Associate Justice Sharon Kennedy, a Republican, beat Associate Justice Jennifer Brunner, a Democrat, in the race for chief justice.
Incumbent Justices Pat Fischer and Pat DeWine, both Republicans, also won over Democratic challengers Terri Jameson and Marilyn Zayas, respectively, according to unofficial results posted by the Secretary of State’s office.
Two other Democratic justices, Melody Stewart and Michael P. Donnelly, weren’t up for reelection. But with Gov. Mike DeWine —Justice DeWine’s father — poised to appoint an associate justice to replace Kennedy, the court is likely to have a 4-3 Republican majority.
And, while retiring Chief Justice Maureen O’Connor often played the role of a swing voter, Kennedy is expected to vote more consistently with the Republican majority.
“I’m extremely proud of the successful campaign we ran and thank the many Ohioans who put their trust in me to serve as Chief Justice,” Kennedy said in a statement late Tuesday. “I congratulate my opponent on a hard-fought campaign and look forward to continuing to work with her as colleagues on the Court. I’ve prepared my entire career to serve as Chief Justice and will be ready to lead on day one of my term.”
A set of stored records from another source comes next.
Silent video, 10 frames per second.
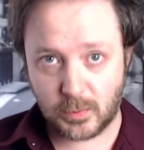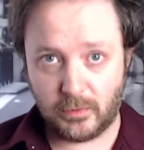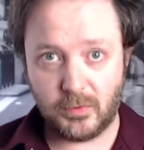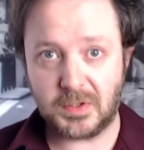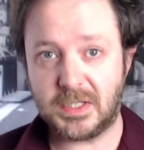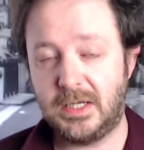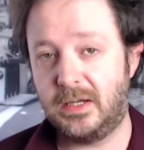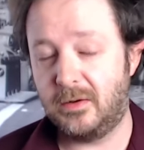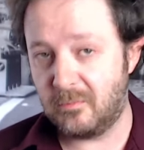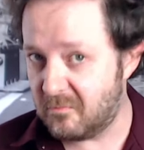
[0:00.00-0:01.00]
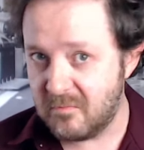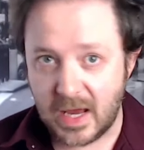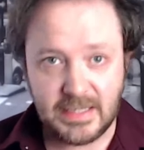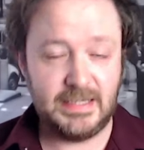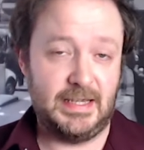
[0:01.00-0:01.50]
that we've not seen in
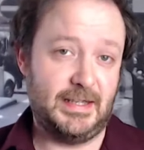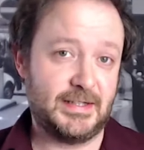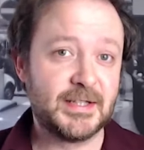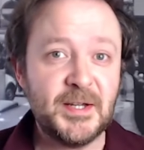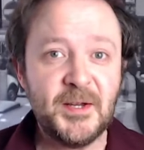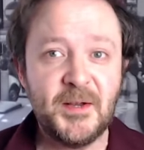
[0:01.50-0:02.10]
many years.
Pat DeWine said he’d continue to protect the rule of law.
“I’m thrilled with the support from so many Ohioans and thank the more than 1 million people who re-elected me to the Ohio Supreme Court,” he said. “Protecting the rule of law as a Supreme Court Justice has been the highlight of my legal career and I’m honored to continue doing it for another six years.”
This year’s Supreme Court elections have taken on perhaps their highest profile in state history.
One big reason is because the U.S. Supreme Court in June pushed the job of deciding the constitutionality of harsh abortion restrictions onto state supreme courts.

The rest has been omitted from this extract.